Bou has many goals for her time as chair. She’s continuing the department’s work in assessing the Speech@Emerson program.
“I would like to assess classroom learning and program operations to understand how effective we are as a program in preparing highly qualified entry-level professionals that will become ASHA-certified SLPs,” Bou said.
Bou also wants the program to be a real option for a diverse pool of students who have many different needs, interests, and backgrounds, by providing academic and financial support systems, as well as mentorships.
One of CSD’s goals is to increase the diversity of the profession, said Bou. In 2020, Just 8 percent of American Speech-Language-Hearing Association members and affiliates identified as people of color.
Bou is proud of the growing diversity among CSD faculty, including recent hire and Distinguished Scholar-in-Residence Valerie Johnson, whose expertise lies in multicultural and social justice issues in speech, language, and hearing sciences. And where there’s diverse faculty, Bou hopes there will be diverse students.

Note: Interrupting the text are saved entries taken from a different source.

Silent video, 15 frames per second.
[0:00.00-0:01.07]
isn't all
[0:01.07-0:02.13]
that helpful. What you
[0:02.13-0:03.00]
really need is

“Students will come where they see themselves,” Bou said. “If they don’t see themselves, they will feel like they won’t fit within the Emerson community and feel like outsiders.”

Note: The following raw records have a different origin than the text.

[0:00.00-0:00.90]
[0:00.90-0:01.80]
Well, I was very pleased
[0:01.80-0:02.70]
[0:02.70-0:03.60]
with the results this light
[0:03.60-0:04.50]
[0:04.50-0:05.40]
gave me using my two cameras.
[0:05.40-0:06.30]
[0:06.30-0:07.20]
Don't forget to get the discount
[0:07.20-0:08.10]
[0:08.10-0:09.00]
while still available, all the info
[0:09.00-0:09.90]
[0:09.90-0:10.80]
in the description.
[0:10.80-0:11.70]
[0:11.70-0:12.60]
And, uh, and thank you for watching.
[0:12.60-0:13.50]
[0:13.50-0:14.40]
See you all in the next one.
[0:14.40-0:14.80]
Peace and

In 2020, the CSD department posted a racial equity statement and a plan for enacting change. The same year CSD students created a resource guide to make courses and practice more culturally inclusive.
Bou believes her placement as chair is evidence of the college’s commitment to taking action.
“I am that 8 percent,” Bou said. “I’m here. We are taking action, and this is an action that you can see—this is a face. I’m extremely proud of being here and representing something other than white.”
Bou is adamant that diversifying the profession starts at the university level — and earlier.
Many high school students don’t know that SLP exists as a profession, or that it’s an option for them. In Puerto Rico, Bou helped design an initiative to educate middle and high school students from Caguas and Gurabo public schools about speech language pathology. Sponsored by a grant called Scholarship for Disadvantaged Students from the Health Resources and Services Administration (HRSA), the iShadow program provided support to establish a pipeline for students coming into the profession. It allowed a group of 10 students each summer to visit the Universidad Ana G Mendez Gurabo Campus and learn one-on-one from an SLP-in-training.
Several of the students who participated in the program between 2012 to 2016 have since received master’s degrees and now work as SLPs, a couple have even completed doctorate degrees.
Bou will continue recruitment and retention efforts at Emerson and knows that students will face a completely different field than the one she entered 30 years ago.
“Having a diverse group of faculty and staff will allow us to prepare a diverse group of students that are prepared for the world. It’s not only extremely important, it’s what we need to do,” Bou said.